All ive done so far is strip everything off of it and get rid of all the misc screws and hardware from past accessories. Fired up the old Johnson, runs great. Basically the goal is to get rid of the center bench seat, paint the inside, build a low partial width floor, deck over the front to make a storage/battery compartment/casting deck. Think any problems will arise from removing the center bench? I want to cover the floor and front deck with vinyl of some sort, ive seen there are options. After this phase is complete, ill have more details to add, but i do want to keep it simple. I have a saltwater boat too, so this Bluefin can just be my lake beater. This sucker has a 60" beam, hope the 15hp will push it alright!


----------



## Johnny (Dec 18, 2016)

Welcome Aboard !!
there are several Floridians here - a great place to hang out.

you have a really nice platform to work with !!
just take your time, measure twice !!


----------



## Fishizzle (Dec 19, 2016)

Thanks Johnny!

I'm excited to get this sucker on the water and see how stable it feels. I'm pretty nimble so hopefully it wont be too bad once I build a deck. 

Anyone have any input about removing the center bench seat? Think I need to add bracing of some sort? it seems like a sturdy boat and the there are ribs in the floor the whole length of the boat.


----------



## Johnny (Dec 19, 2016)

use the search feature - there are literally hundreds of good pointers
on just what you want to do - especially photos of members builds.
if you install a floor or deck after you remove the seat, that should
compensate the rigidity to the hull.


----------



## Kmelo (Feb 15, 2017)

Im absolutely stunned to find another bluefin on here with a similar body to mine. My bluefin is a 1982. I bought it last year and have been working on it since I'll have to start my thread soon. Ill look forward to seeing your updates.

Goodluck!


----------



## water bouy (Feb 16, 2017)

That's gonna be sweet. Did it have a floor already? It has the same ledge along the sides as my Monark where I laid aluminum bench planks. Once i rivet everything together I think I can safely put an aisle thru the middle bench.


----------



## earl60446 (Feb 16, 2017)

You know it's florida when there is a 10ft high, 20ft long, pink and blue fish ready to eat the boat.
Tim


----------



## Fishizzle (Feb 17, 2017)

Ive been slacking on this project, but I'm getting moving now. I got the center bench out, got a hole welded up, finished removing the misc screws, brackets, etc., sanded it all down and repainted inside and out. Looks like a different boat! Ill get some pics posted soon.


----------



## Fishizzle (Feb 19, 2017)

Finally got her in the water today! Had a good time, caught 7 bass, nothing big. 
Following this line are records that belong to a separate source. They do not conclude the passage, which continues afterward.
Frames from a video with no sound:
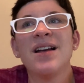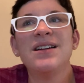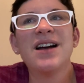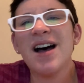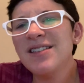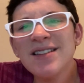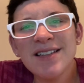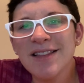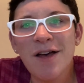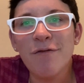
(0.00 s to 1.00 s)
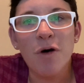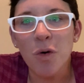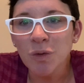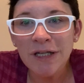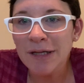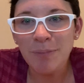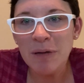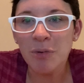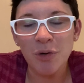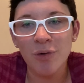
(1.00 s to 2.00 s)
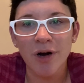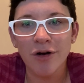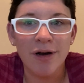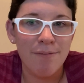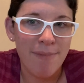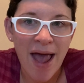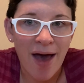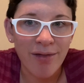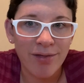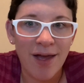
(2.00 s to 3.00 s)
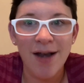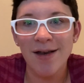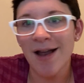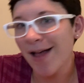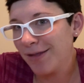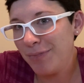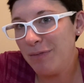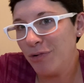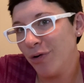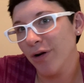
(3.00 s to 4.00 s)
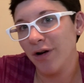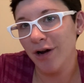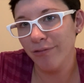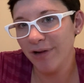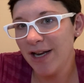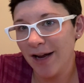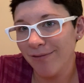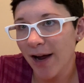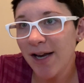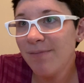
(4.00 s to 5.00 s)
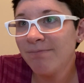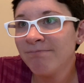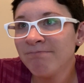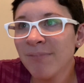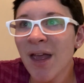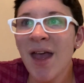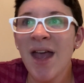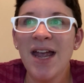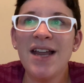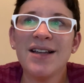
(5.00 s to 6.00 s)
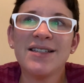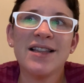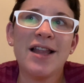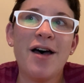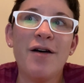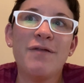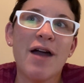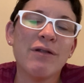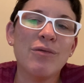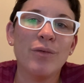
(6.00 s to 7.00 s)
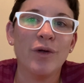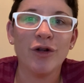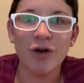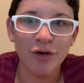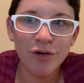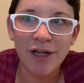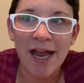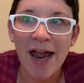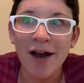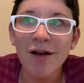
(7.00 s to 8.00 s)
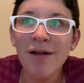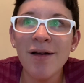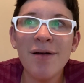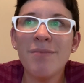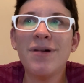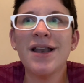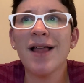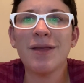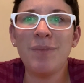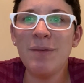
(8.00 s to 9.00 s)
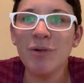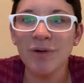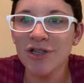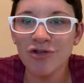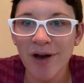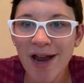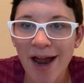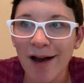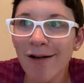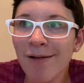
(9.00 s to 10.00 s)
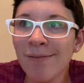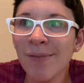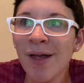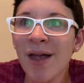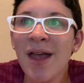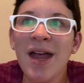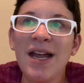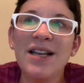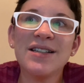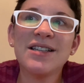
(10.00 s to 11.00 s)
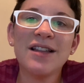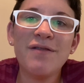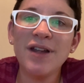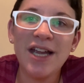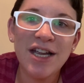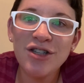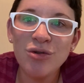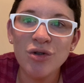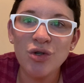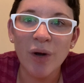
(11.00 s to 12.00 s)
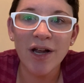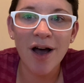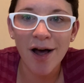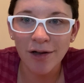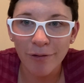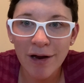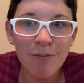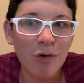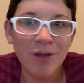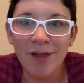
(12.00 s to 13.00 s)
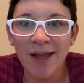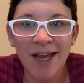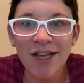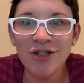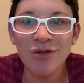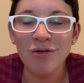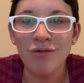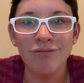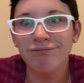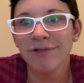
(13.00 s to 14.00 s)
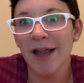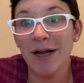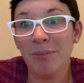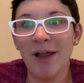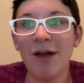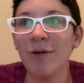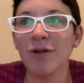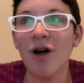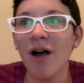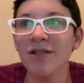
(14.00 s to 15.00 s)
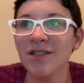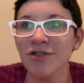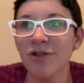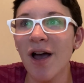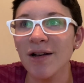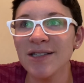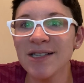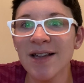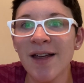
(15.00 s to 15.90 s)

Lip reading: God doesn't love only the people who are good at math and not the people who are good at reading, right? He doesn't love everyone with curly hair, but not the people with straight hair. He doesn't love the kids who enjoy coloring more than the kids who like playing with cars and trucks.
Was interested to see how the 15 horse would do, and to check out ease of use of the trolling motor with my homemade mount... It worked great, the old johnson ran perfect. Had a heavy group27 deep cycle in the bow for the trolling motor, and the boat jumps right on plane. 22 mph at WOT, cruises nice at 17-18. It was plenty stable for standing and fishing on either bench. Overall im very happy and excited to get to work putting a partial width floor in. Im thinking about 28 or 30" wide (overall beam of boat is 60"). Any thoughts on how to best accomplish this? Mostly, how to attach and/or support it properly?


----------



## Fishizzle (Feb 19, 2017)

So after today i have a list... need to get a 3 gallon tank that will fit in the back behind the bench, a couple rod holders, a way to secure the battery.
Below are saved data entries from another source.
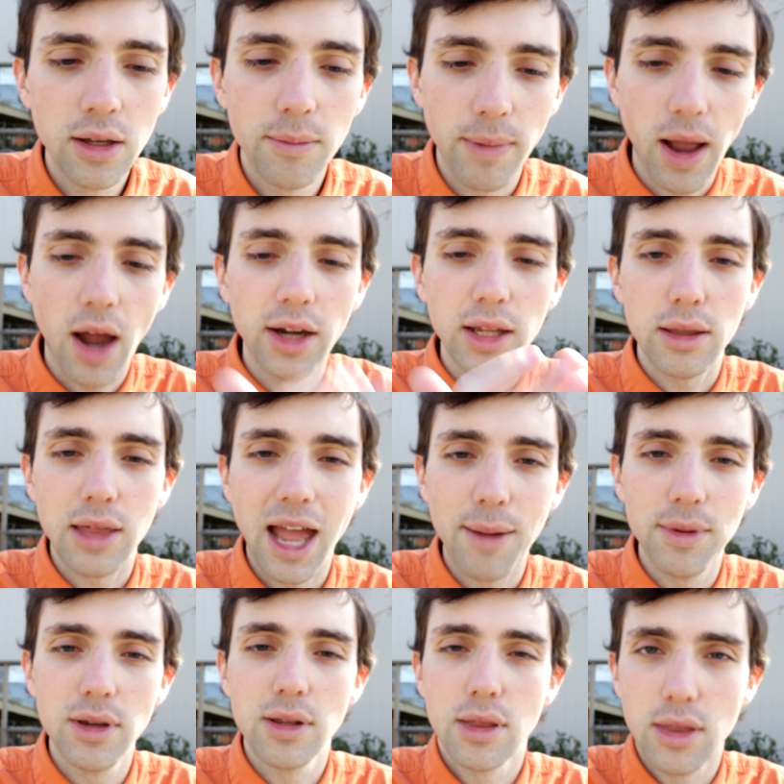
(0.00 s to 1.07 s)
My audience
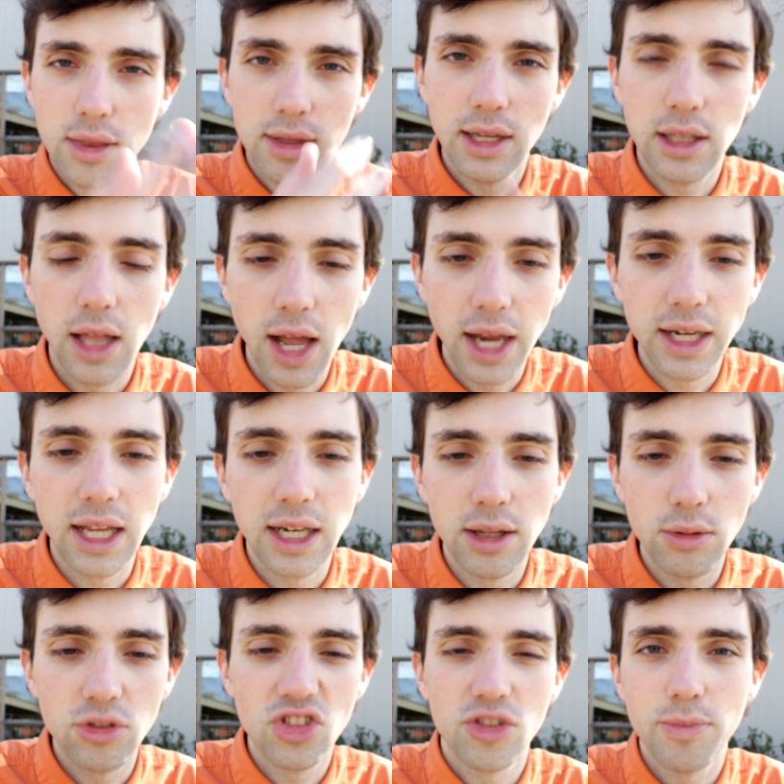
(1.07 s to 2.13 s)
happiness has declined, and it
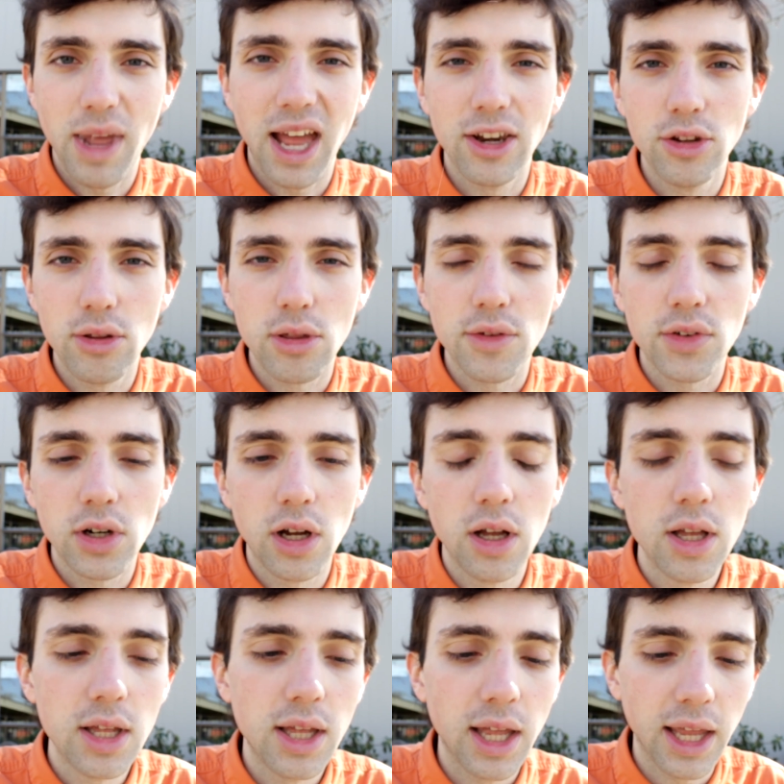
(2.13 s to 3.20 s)
was just bad news overall.
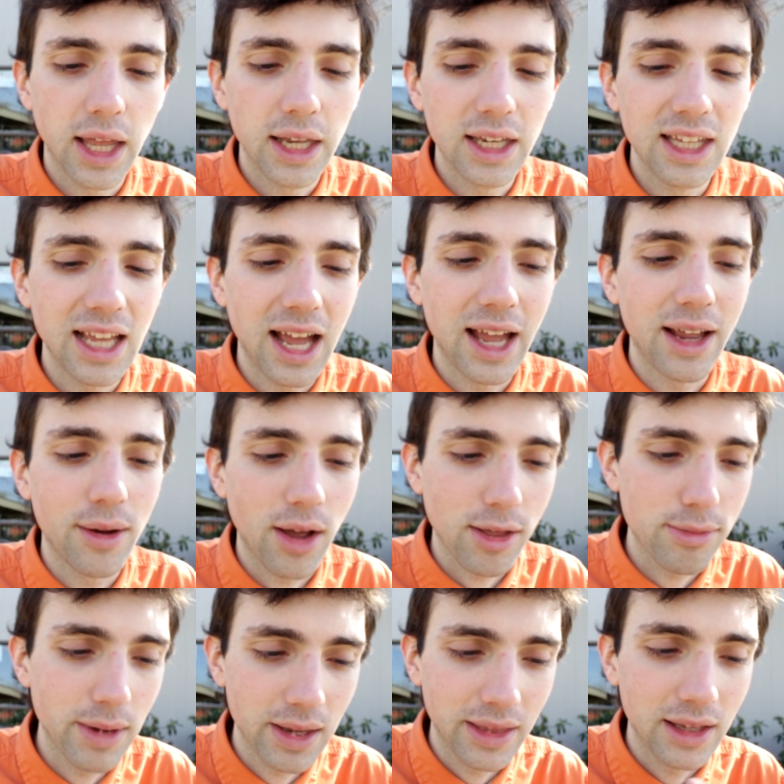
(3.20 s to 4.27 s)
And yeah, I
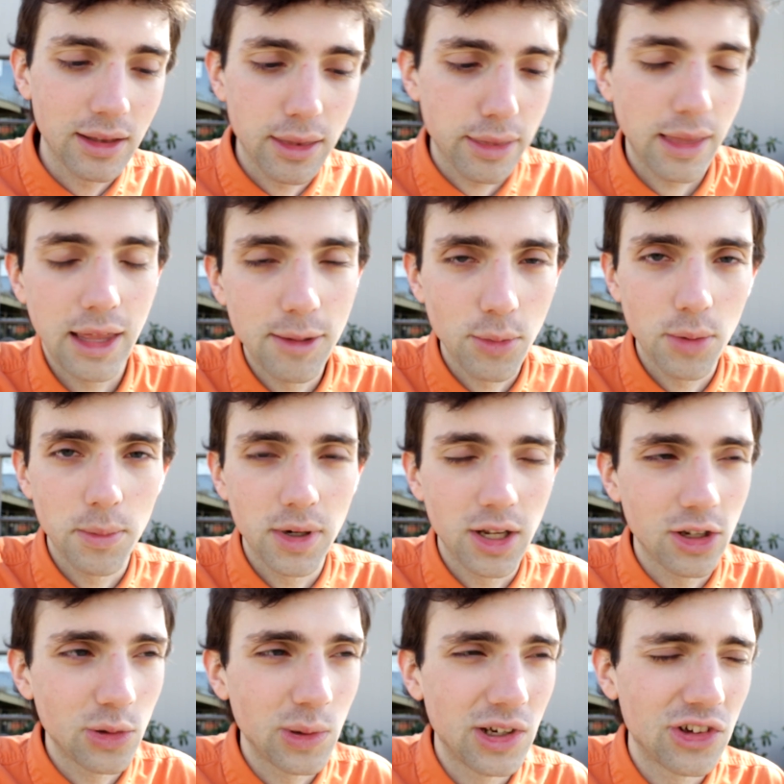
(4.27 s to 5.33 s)
was making like slightly more money
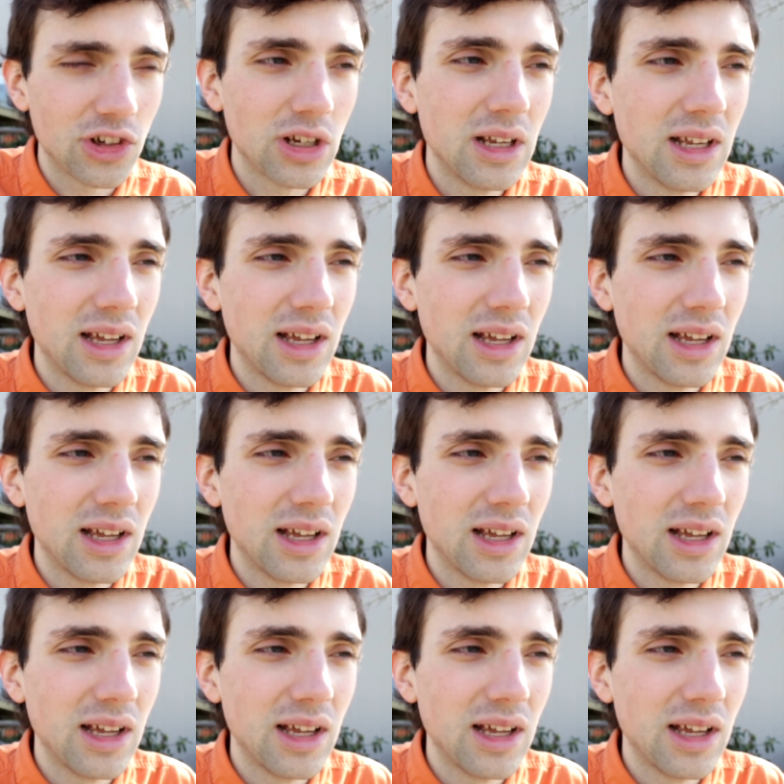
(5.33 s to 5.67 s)
on Twitch.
Also, found a problem. the transom is soft where the motor mounts. It looks like a big project to replace all the wood in the transom, but maybe i can get lucky and just replace part of it. Its all solid except where the motor pinches it. Any ideas on this, or reinforcing it maybe with some aluminum plate?


----------



## Fishizzle (Feb 19, 2017)

water bouy said:


> That's gonna be sweet. Did it have a floor already? It has the same ledge along the sides as my Monark where I laid aluminum bench planks. Once i rivet everything together I think I can safely put an aisle thru the middle bench.




Thank you! it appears to have had a floor at some point that was almost full width of the boat. Appears to have been screwed in with self tappers into the ribs. I want to do a lower floor, only about 28" wide i think.

This boat is very sturdy without the middle bench, virtually no flex. Its a tank, all original from 1984 and not one single leak. The pictures of the transom are from today right after i got home from the water. Bone dry.


----------



## water bouy (Feb 19, 2017)

Looks good.


----------